You either have to avoid the trigger, try to curb it in its very early stages or resort to one of several different techniques during it but it depends what the trigger is.....


----------



## samp (10 March 2008)

Initially the horses returned to the group (at start of jump) and she was fine. As soon as the horses then jumped they waited for the others to oneside of the fence. This is when the problems started she just started planting and refusing to go forward and wanted to hang to the left or jut veritcal rear.

It tends to be this time of year so assume it's hormonal and now have her on lsut mix but i'd like some idea's if it happens again really


----------



## Damnation (10 March 2008)

My mare naps randomly when she decides she wants to go home, doesn't rear though, walks backwards, spins and bucks. Firstly I try the patience method. Don't let her turn around or go backwards, just sit there, wait for her to go forewards on her own. If that doesn't work I give her a tap on the shoulder with the whip, a warning tap. If she is still being stubborn, I give her a smack on the bum, and she usually gives up and moves herself. My last resort is turning her around and walk her backwards until she decides to cooperate. With rearing horses ( I have had no experience with this) people tap them on the poll with a whip because the horse thinks that they have hit their head. Other people crack eggs on their head so they think their poll is bleeding, I don't know if this works though. I do know someone with a mare whom rears, turned out her bit (Which was a loose ring french link) was too harsh and she was put into a happy mouth snaffle. She was alot better after this, her rearing got less and less and it wasn't verticle, it was just "sitting" if you see what I mean.
Hope this helps


----------



## jumpthemoon (10 March 2008)

Don't hit her on the head - doesn't work. Bend her neck right round to your toe - this will make it impossible for her to rear. Then PC kicks until she goes forwards - even if you have to kick her 30 times, she'll get the message. As soon as you stop kicking and give up she's won, so you have to keep going until she goes forwards (which she will, eventually). 
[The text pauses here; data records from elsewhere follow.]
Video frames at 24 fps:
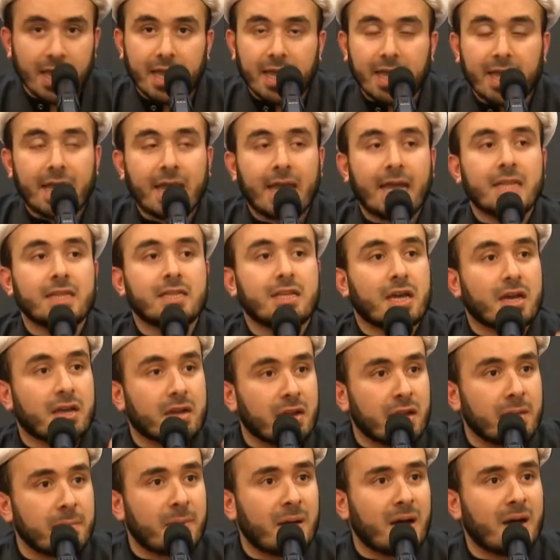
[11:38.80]
And
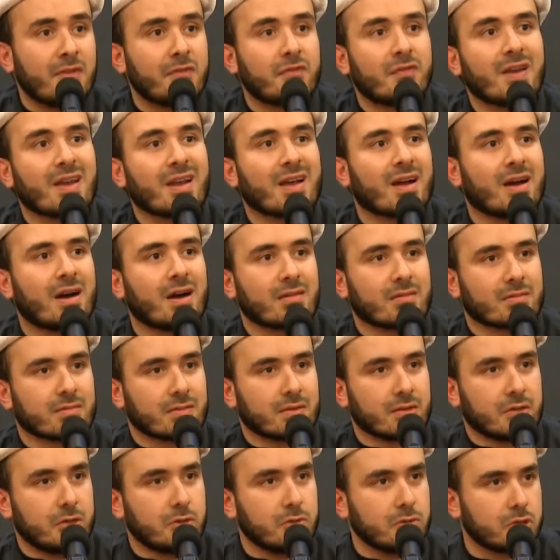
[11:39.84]
riba fil qard,
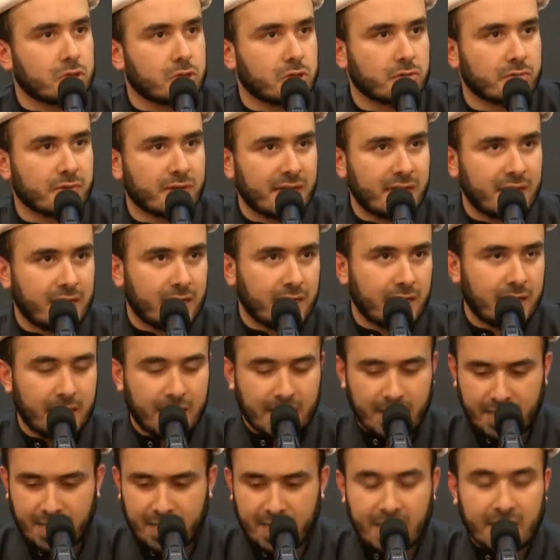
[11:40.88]
usury
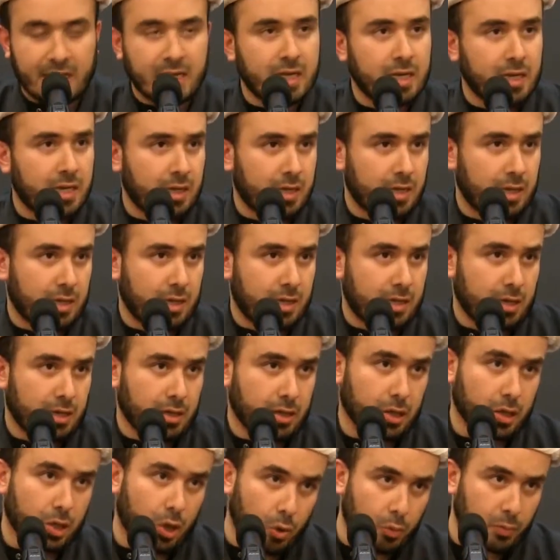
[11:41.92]
in
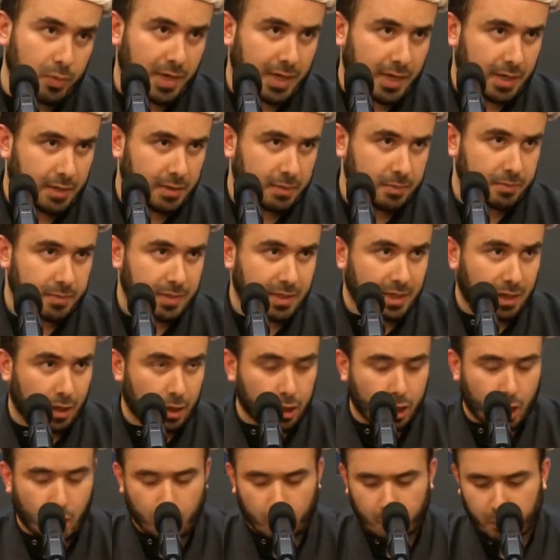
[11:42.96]
loaning, in a
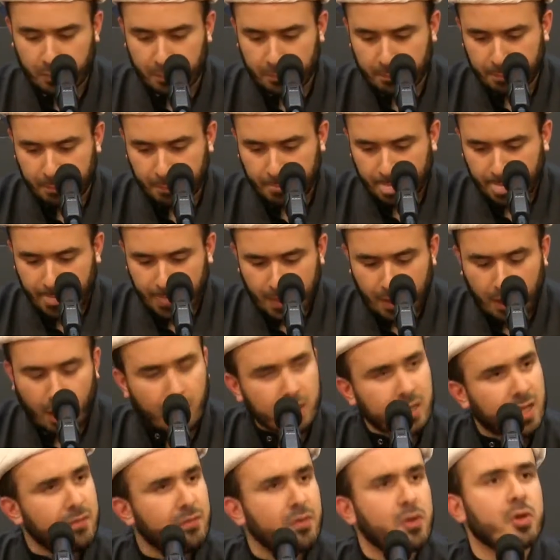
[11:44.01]
loan. I'll
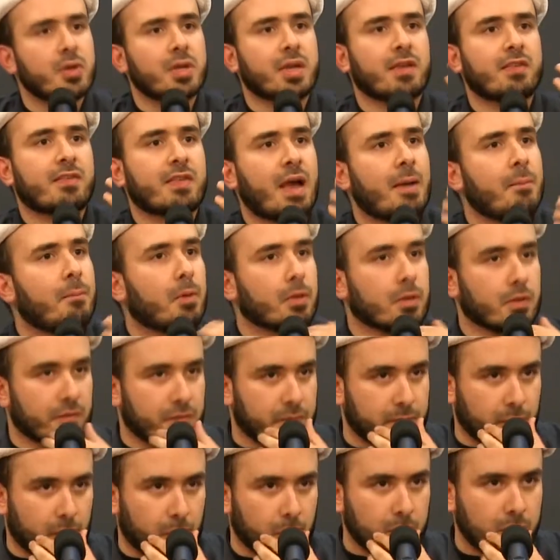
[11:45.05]
give you an example
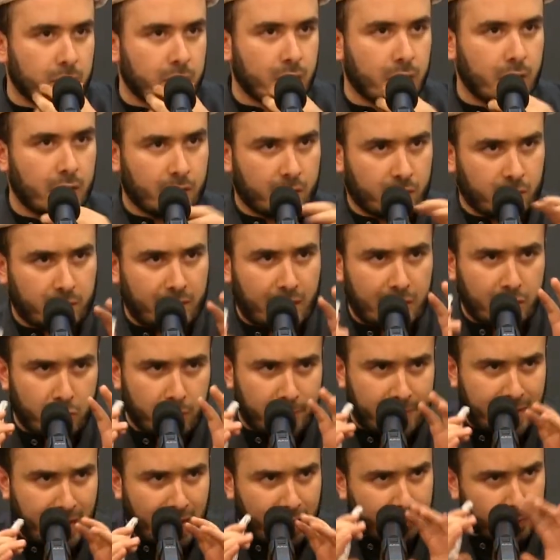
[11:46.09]
of both so that you
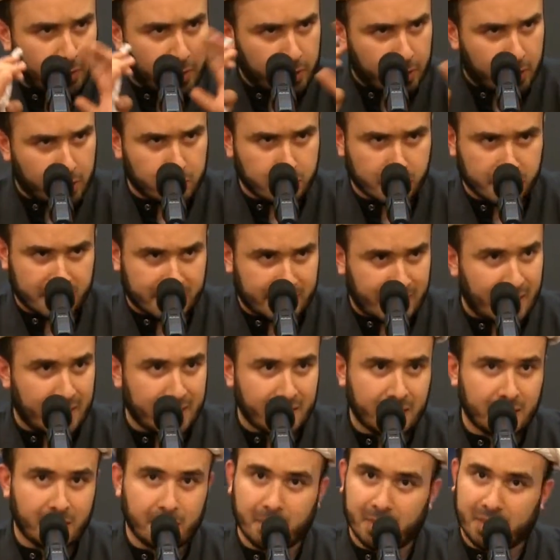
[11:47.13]
may have a good
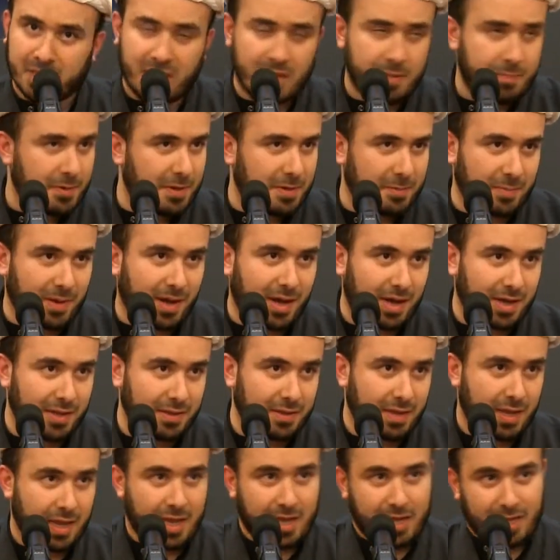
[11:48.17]
understanding, but keep in
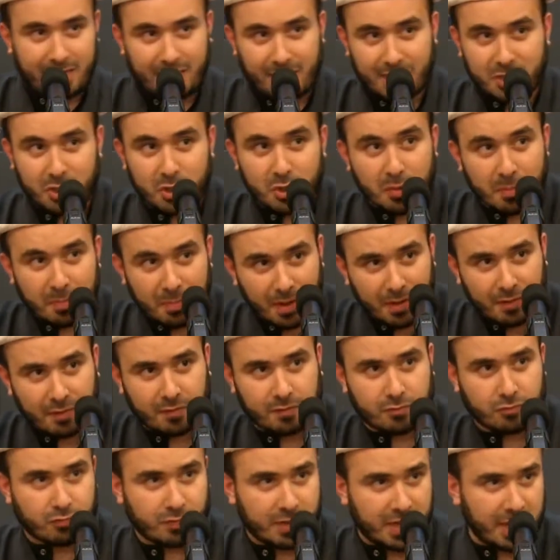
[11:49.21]
mind that you
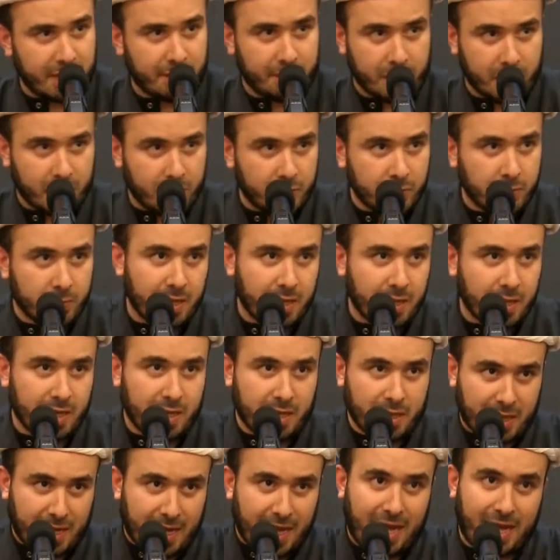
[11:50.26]
must review
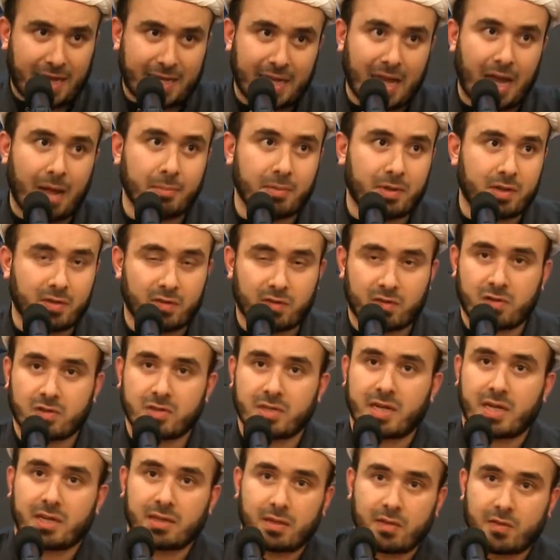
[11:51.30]
the ahkam
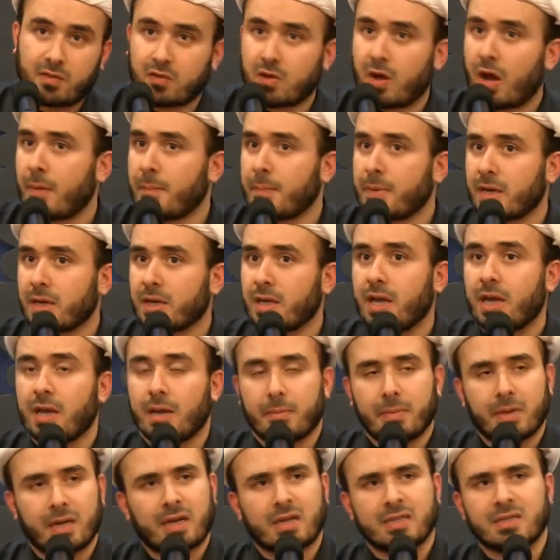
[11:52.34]
concerning this topic
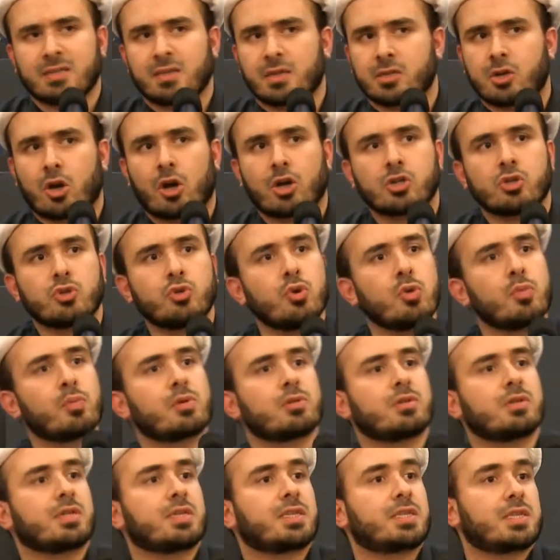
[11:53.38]
because there are
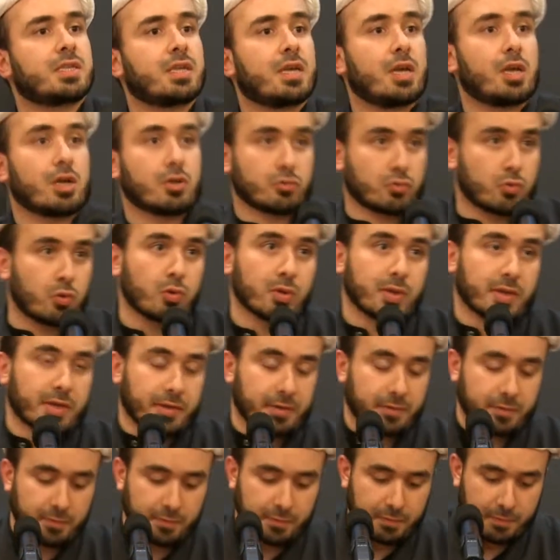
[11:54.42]
numerous
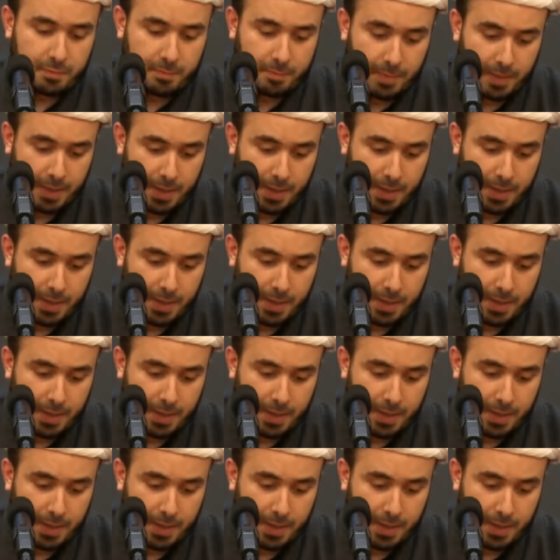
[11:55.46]
rulings.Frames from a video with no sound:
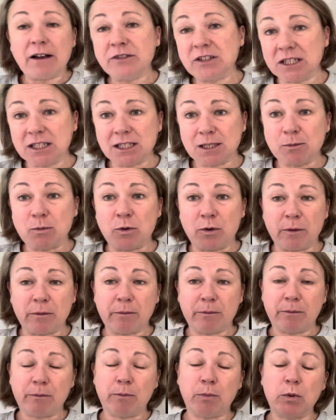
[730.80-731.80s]
since
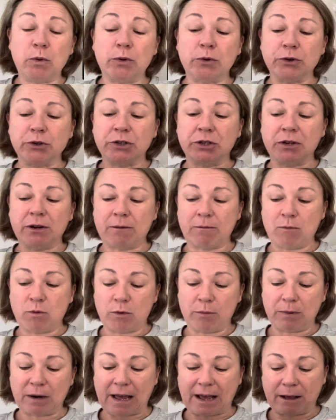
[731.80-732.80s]
bought
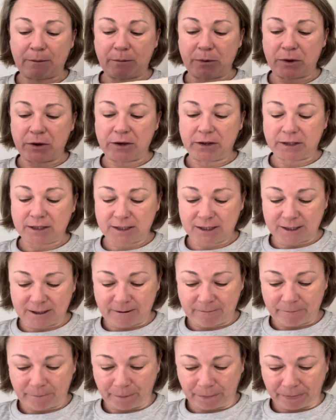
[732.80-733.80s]
more blackbirds
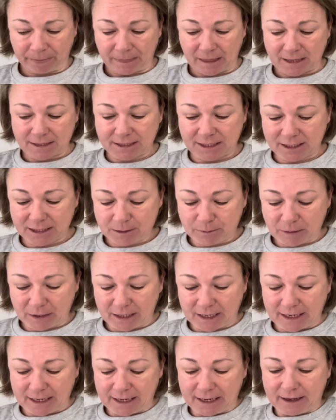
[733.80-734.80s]
since
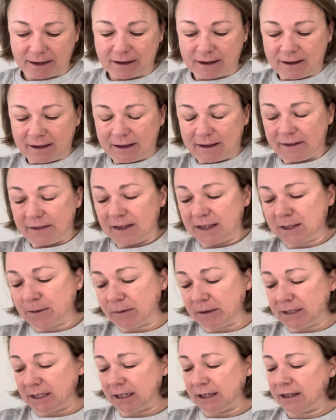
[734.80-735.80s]
beginning this
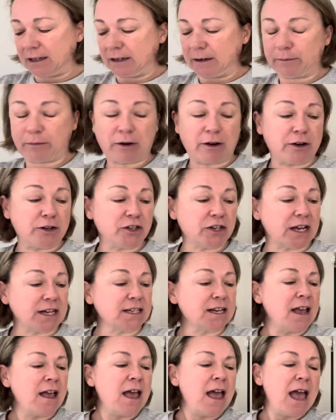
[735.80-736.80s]
particular project.
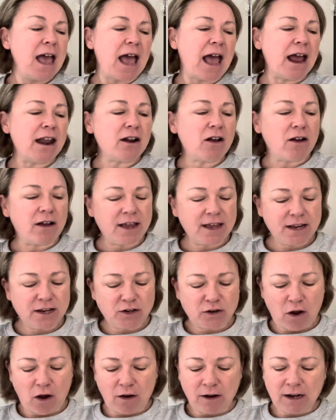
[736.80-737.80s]
And
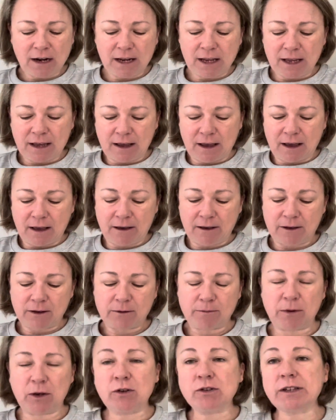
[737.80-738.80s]
I only,
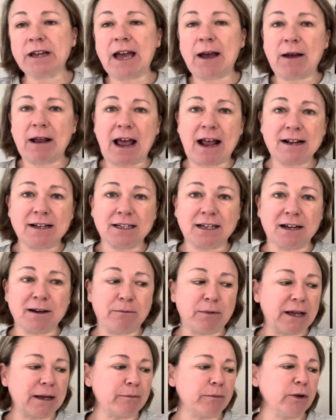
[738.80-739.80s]
because I hadn't done a
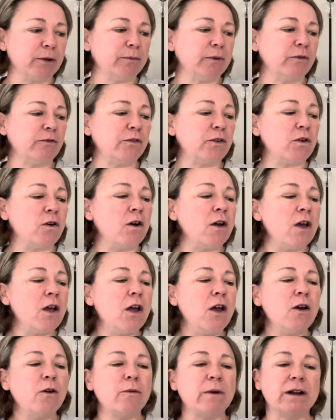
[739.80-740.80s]
blackbird before,
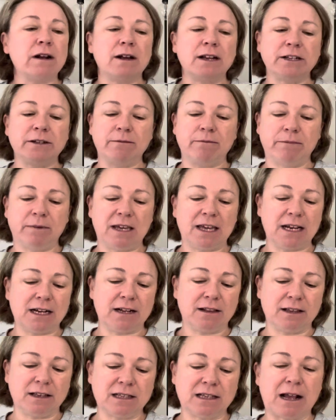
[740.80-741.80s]
when I
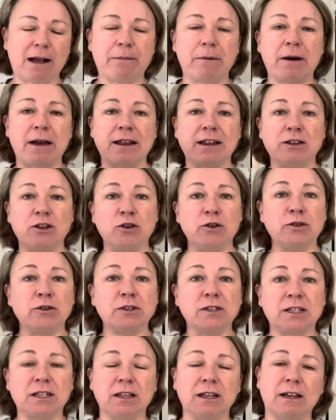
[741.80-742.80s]
kitted this up, I
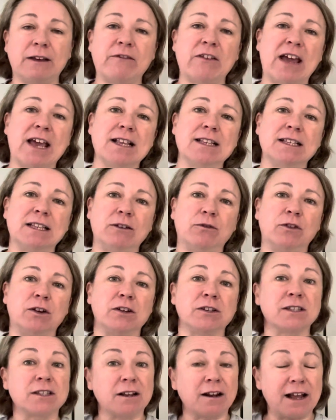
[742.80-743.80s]
used the fancy
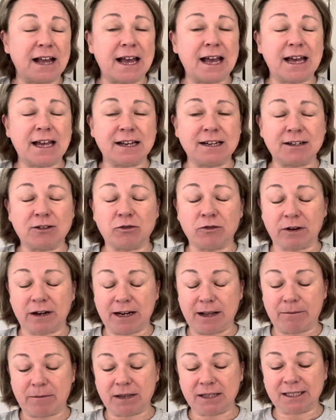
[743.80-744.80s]
floss that I had
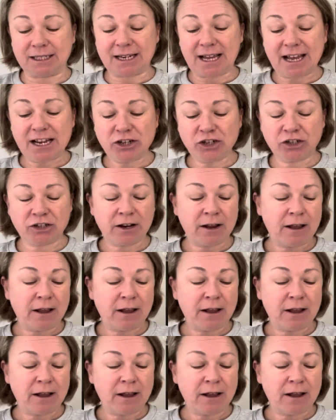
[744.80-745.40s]
already in my stash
This method has worked a treat for my horse. I took him to Jumpcross and he had to wait while his friend went off and jumped and he also was rearing when I asked him to go in the water - did this and it worked brilliantly. It seems to have had a knock on effect as well that he deosn't put up so much of a fight - I hacked him out yesterday and he was so much better.


----------



## samp (10 March 2008)

OK thanks, I know once there neck is flexed they are unable to rear, hers however are unpredictable and quick so sometimes I am not quick enough. If however she hesitates I will try this. Fortunately she loves the water so she was a star at water complex and leading the babies in


----------



## HammieHamlet (10 March 2008)

do you think that she is worse at this time of year - if so, is it because she is coming in to season?

My mare is hidious at the moment - everytime I get on her she just starts doing acrobats. She seems in a real bad mood. This has been happening for the past few weeks - previous to that I thought she had got a lot better!! Same thing happened at exactly this time last year - she got so bad I nearly sent her away to be sold.

I have stopped riding her in spurs, as I have noticed that when she is like this, the more you try and dominate her, the worse she gets. I managed to stop the tantrum yesterday by simply keeping legs on, doing lots of transitions and anticipating when she was going to rear/buck...ie, if I felt the shoulder start to drift, correct it before she has a chance to spin. As for rearing, I stopped this by simply keeping my hands down low, preventing the head from coming up - or, by turning quickly. She soon stopped rearing vertically, and now does a mini rear, followed by a big buck, follwed by yanking the reins forward so quickly to get her head on the floor. Again, all I can really do is sit as still and in balance as I can, trying to keep my reins so that she is puling against herself. Any tips for how to stop the yanking and bucking would be appreciated!!

Good luck to you - I am going to try a hormonal supplement too!


----------



## samp (10 March 2008)

It appears to happen this time of year and also aroud October time (so guess end of season). She is not a marey mare i.e. you never know she's in season. I think it is hormonal but it's not much fun TBH. My horse sounds quite like yours really she has this habit on the lunge of just launching and proving that she really can jump and it destined to be a showjumper - if only she had confidence lol


----------



## Fransurrey (10 March 2008)

Well I saw yesterday how not to deal with it. A horse was napping on the bridleway ahead (deep mud). The girl was first of all belting the horse with her legs, which wound the thing up more, then took a lead from her hacking companion. When the horse followed the lead, instead of rewarding with a scratch or kind word, she belted him in the ribs again. Nice!  Henry sometimes gets nappy at this time of year, stopping with his eyes on stalks at harmless things. I just let him have a good look and then ask him to walk on. Normally only takes a few seconds/half a minute at most and the next time he passes the same place, he's normally fine. I've only had to get off a couple o;f times, but this has been in a place with electric fencing right next to a gate. He once had a belt from a similar set up (mains powered), so I can't say I blame him!


----------